Prompt 3: Migration Planning
I have an existing voice agent built with Pipecat using Deepgram STT + GPT-4 + Cartesia TTS.
I want to evaluate migrating to Gemini Live API native audio. Help me:
1. What functionality would I gain?
2. What would I lose (Pipecat features, provider flexibility)?
3. Estimate the latency difference
4. Estimate the cost difference for 10,000 4-minute calls/month
5. What's your recommendation?
My agent does customer support with occasional screen sharing requests.

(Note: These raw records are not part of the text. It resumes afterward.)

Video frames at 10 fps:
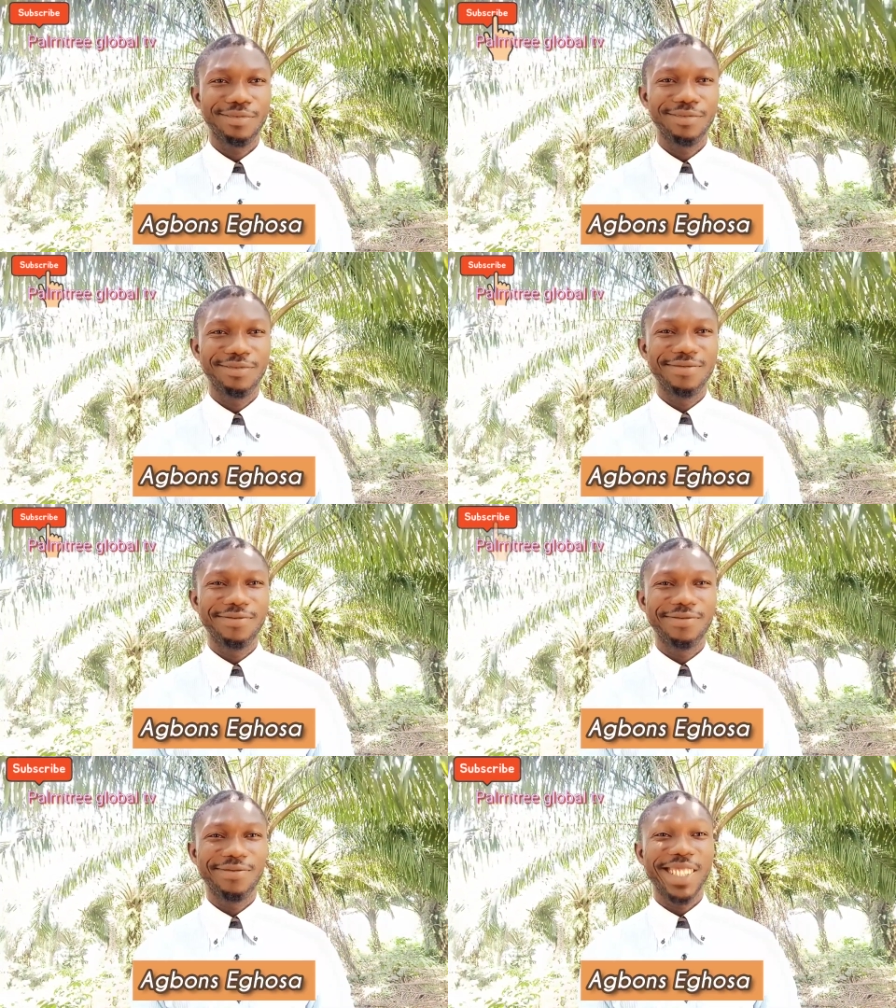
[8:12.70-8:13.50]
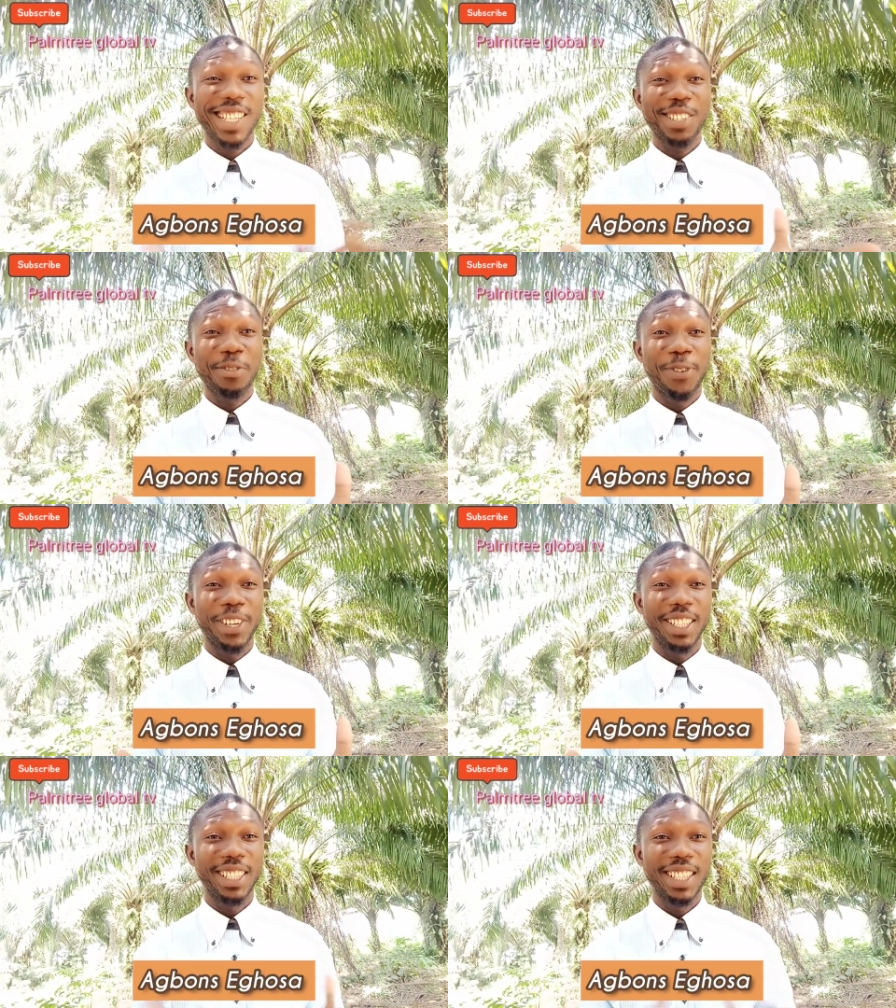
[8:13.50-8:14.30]
Mm. It sounds so funny.
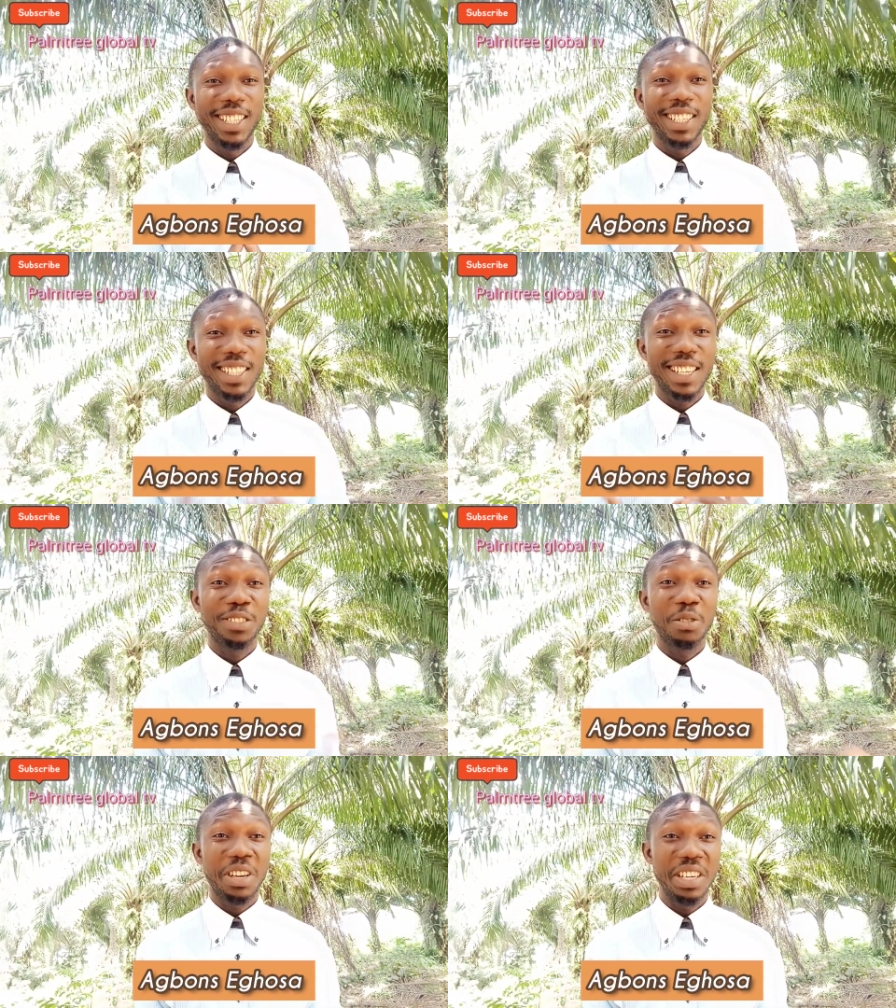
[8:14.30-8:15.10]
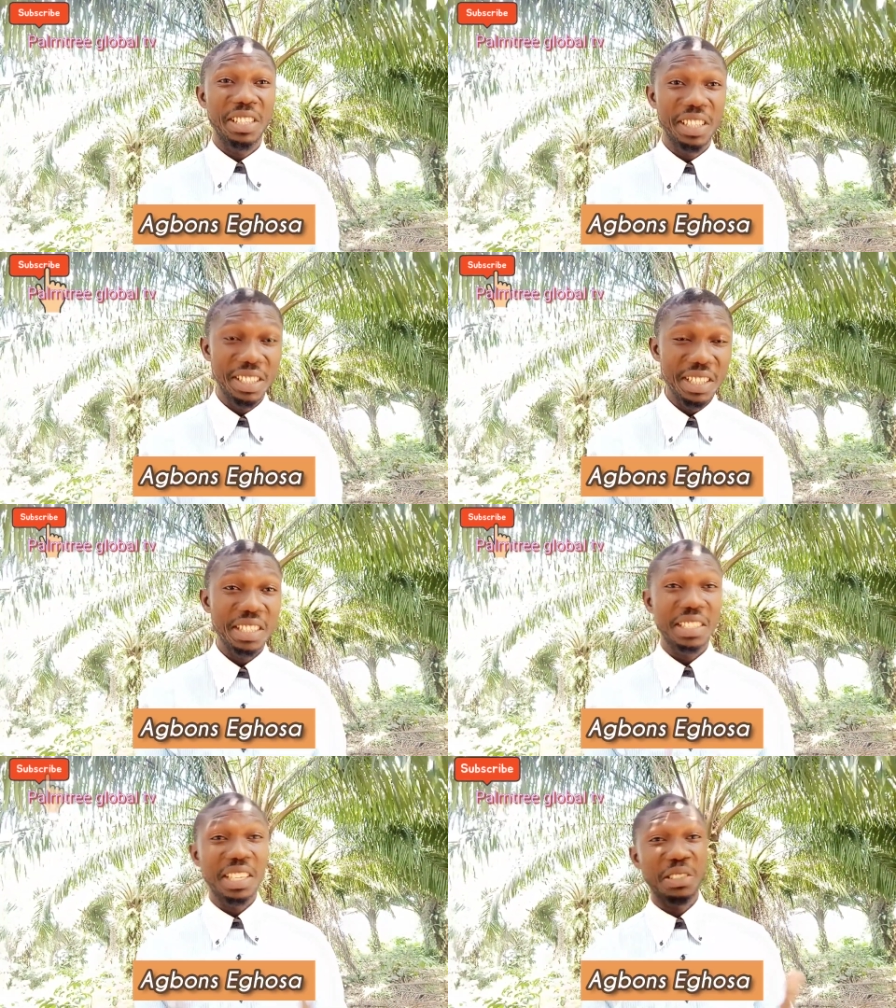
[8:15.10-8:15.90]
It sounds so crazy. It
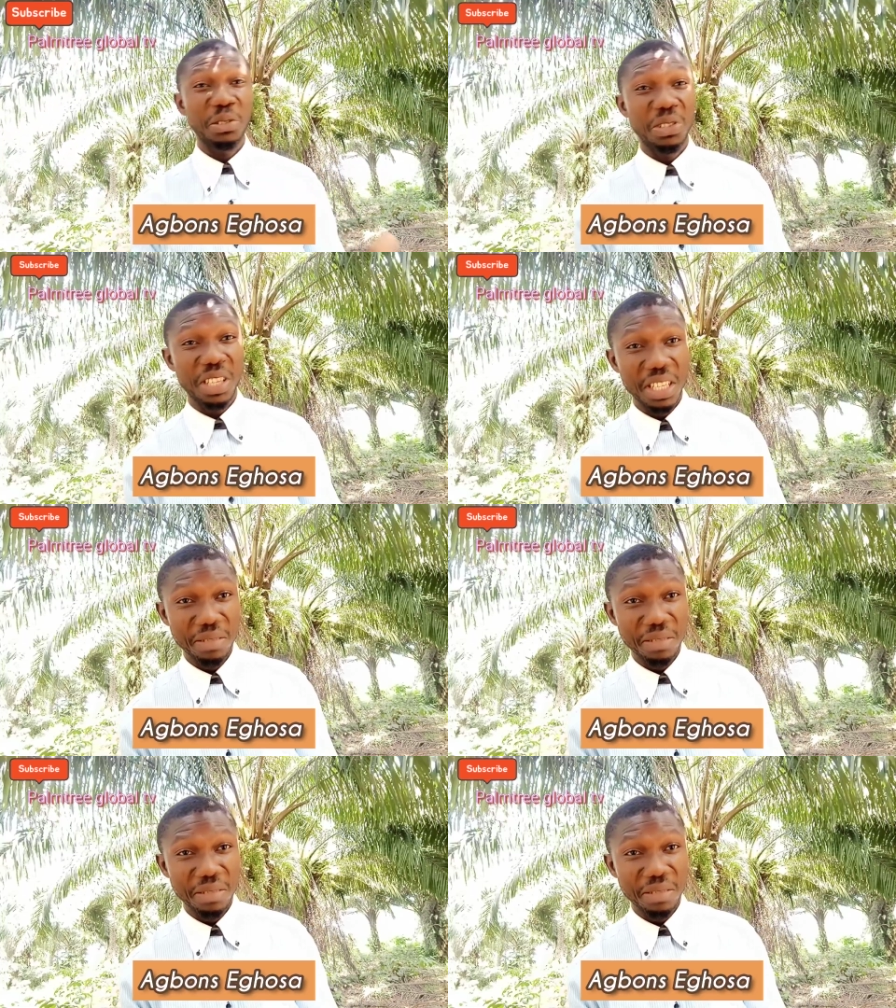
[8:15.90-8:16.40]
sounds so silly.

What you are learning: Migration decision-making. Real projects must weigh gains against losses when adopting new technologies.
Safety Note
Direct API access means direct responsibility:
-
Content filtering: Gemini has built-in safety filters, but review your use case against Google's acceptable use policies. Some content categories may be restricted.
-
Audio persistence: Understand data retention. Google processes audio for the session; review your GDPR, HIPAA, or industry-specific obligations.
-
Rate limiting: The Live API has concurrent connection limits. Implement connection pooling for high-volume production use.
-
Cost monitoring: Native audio processing is billed by duration and token count. Implement usage tracking to avoid surprise bills.
Test thoroughly with representative conversations before exposing to real users.